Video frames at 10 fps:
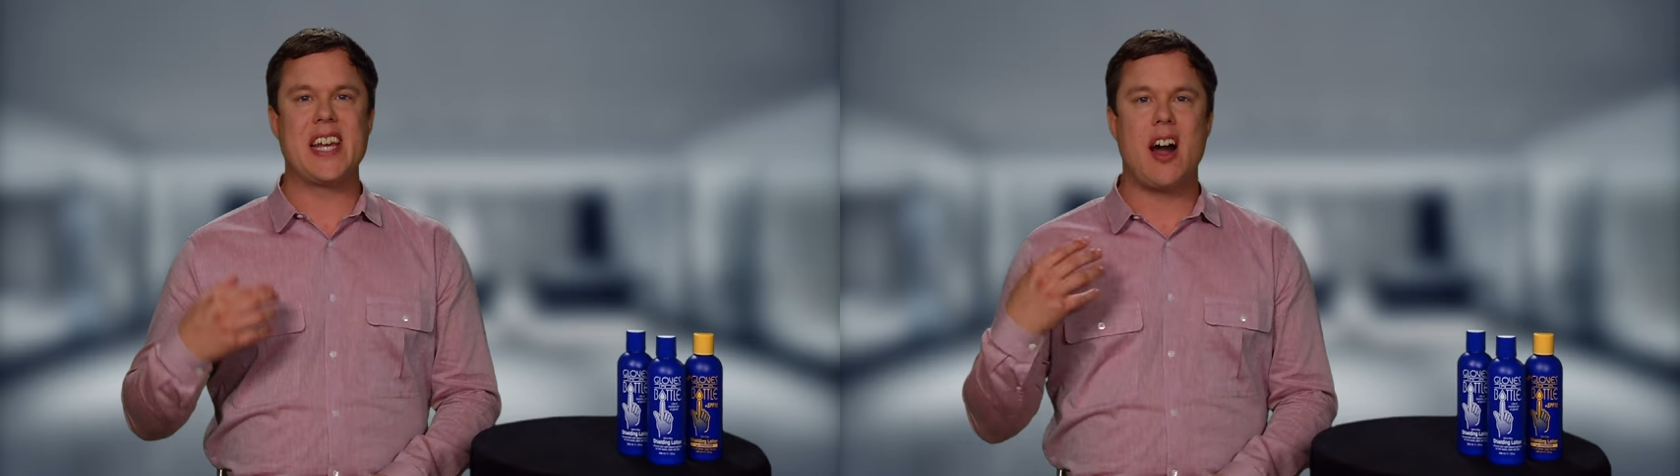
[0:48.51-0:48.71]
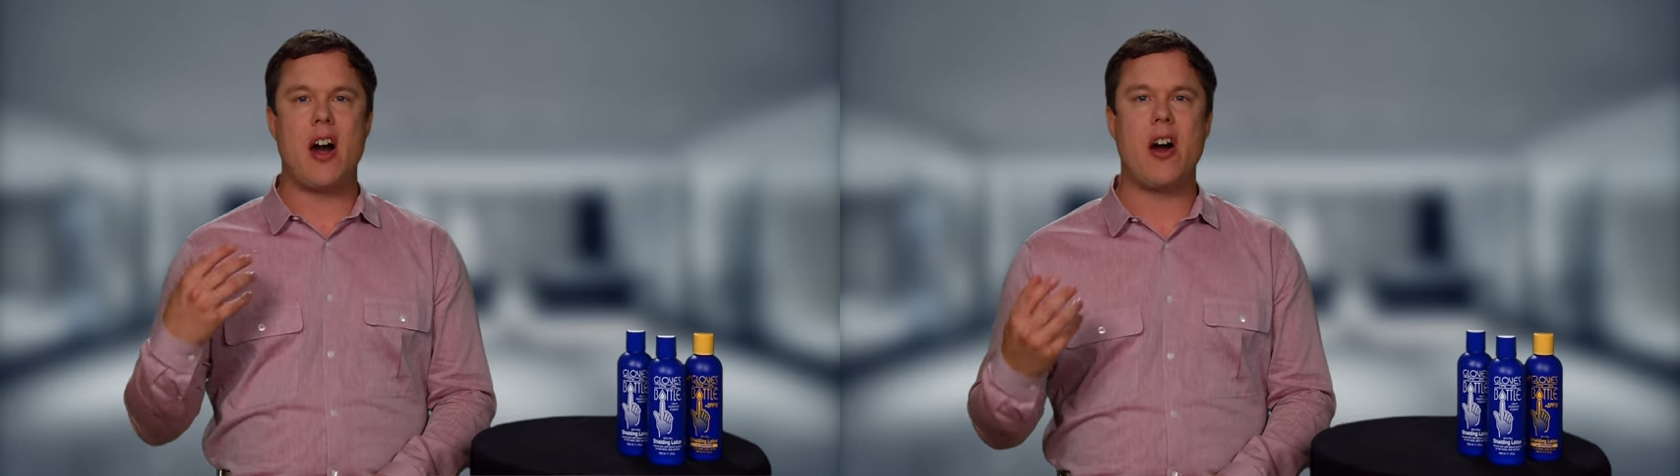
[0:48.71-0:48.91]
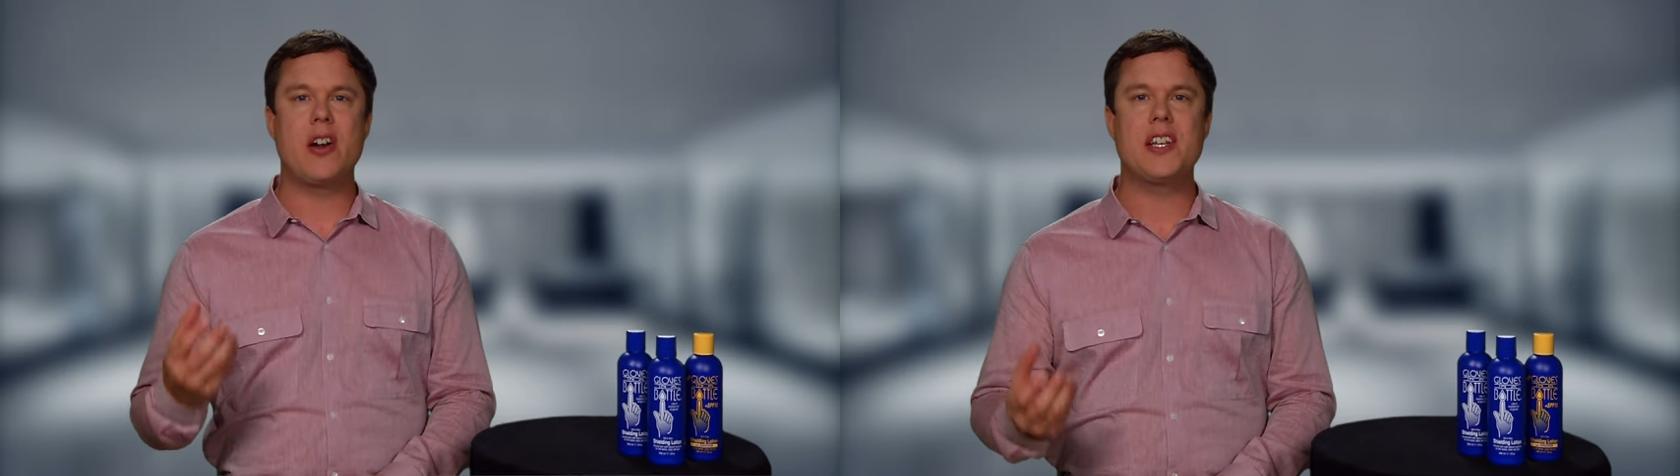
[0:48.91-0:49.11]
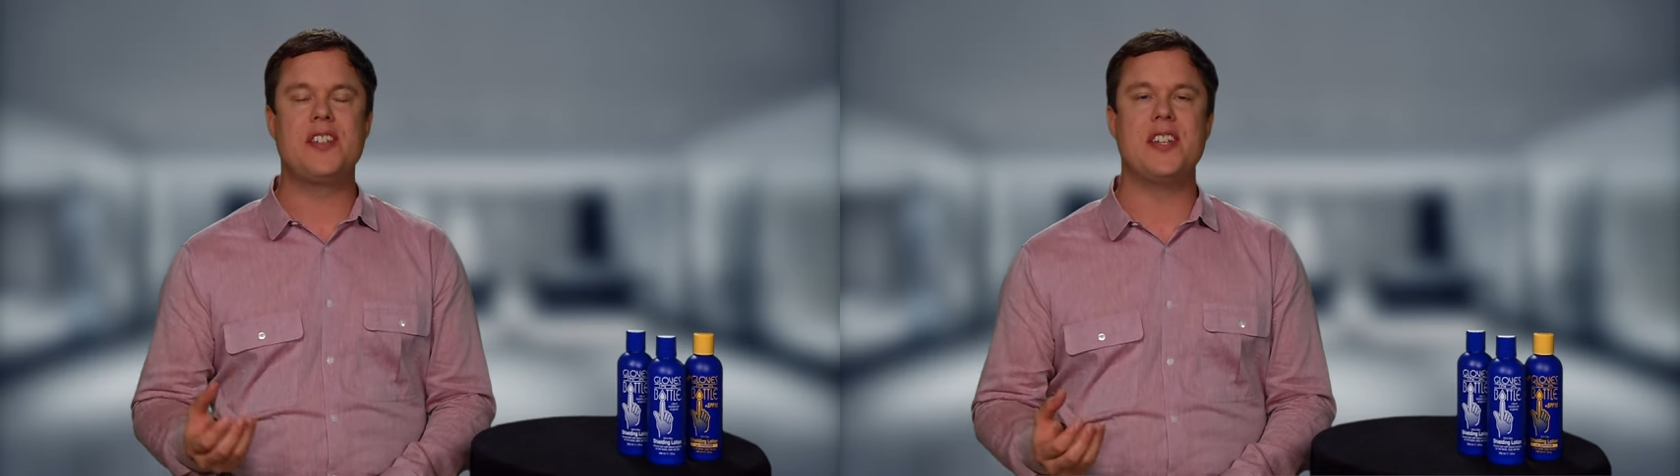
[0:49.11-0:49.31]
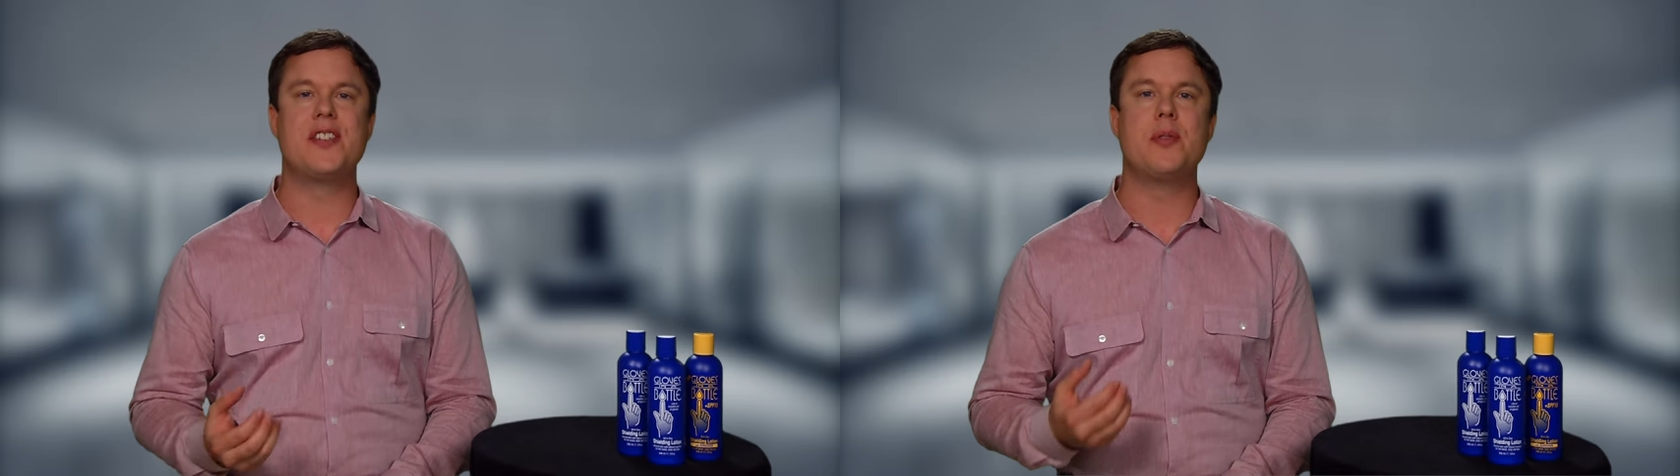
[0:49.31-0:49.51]
It
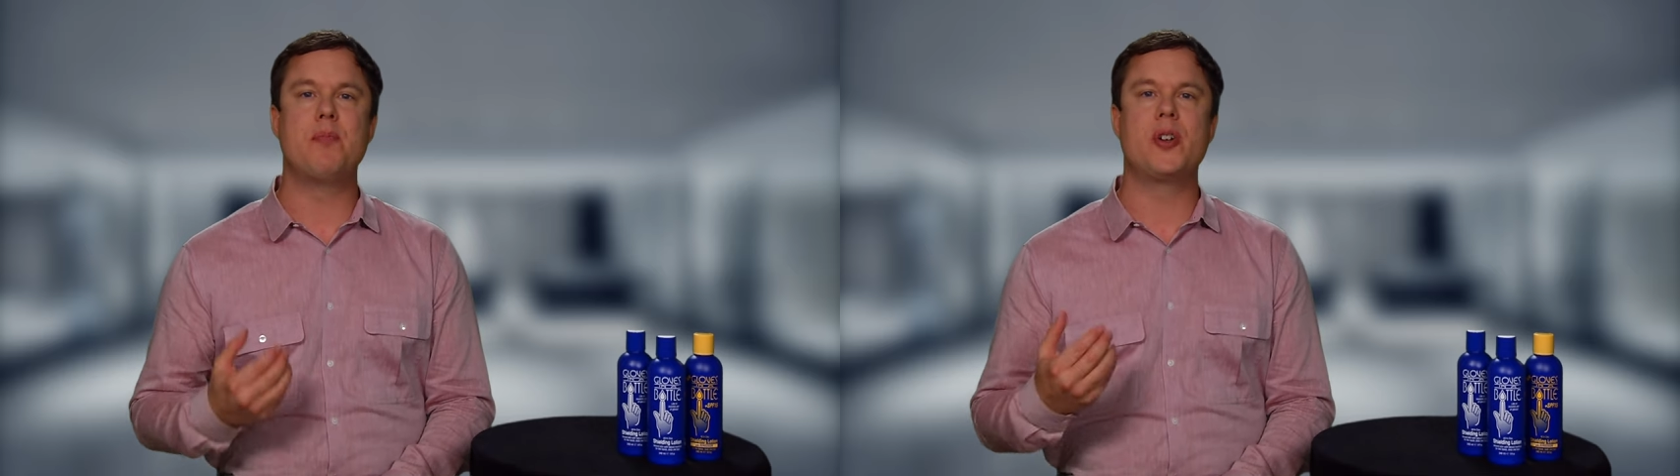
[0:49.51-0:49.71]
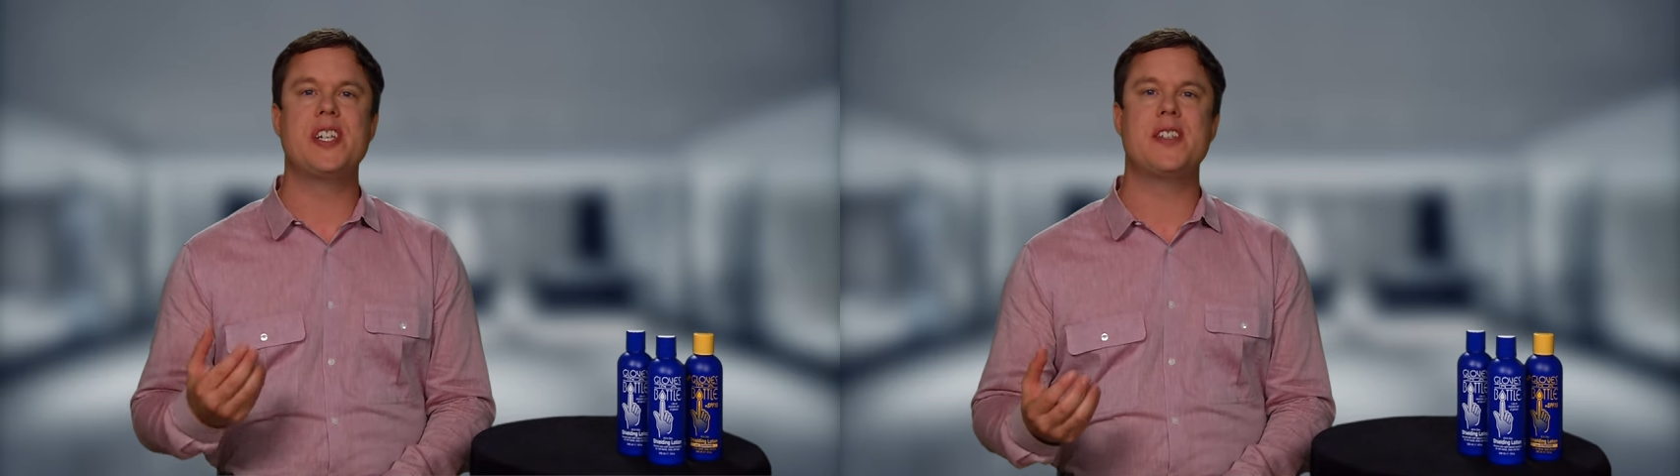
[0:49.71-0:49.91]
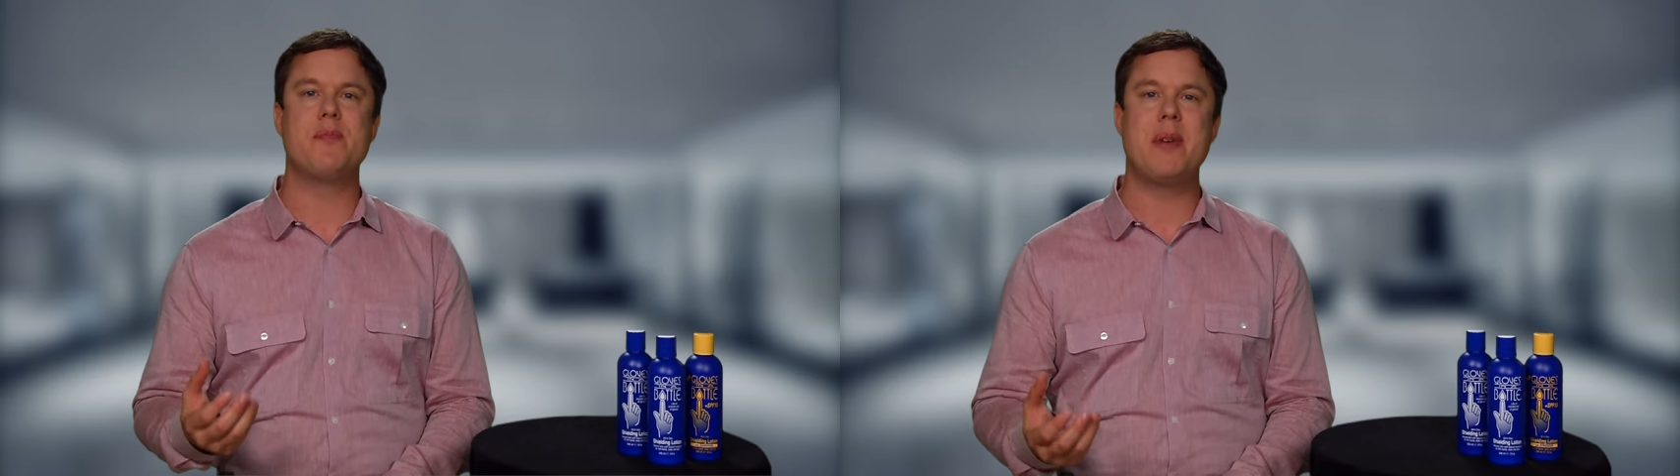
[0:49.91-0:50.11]
harnesses the body's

What you should do → Each record must appear again exactly as written above, without its pictures.

Written response →
Video frames at 10 fps:
[0:48.51-0:48.71]
[0:48.71-0:48.91]
[0:48.91-0:49.11]
[0:49.11-0:49.31]
[0:49.31-0:49.51]
It
[0:49.51-0:49.71]
[0:49.71-0:49.91]
[0:49.91-0:50.11]
harnesses the body's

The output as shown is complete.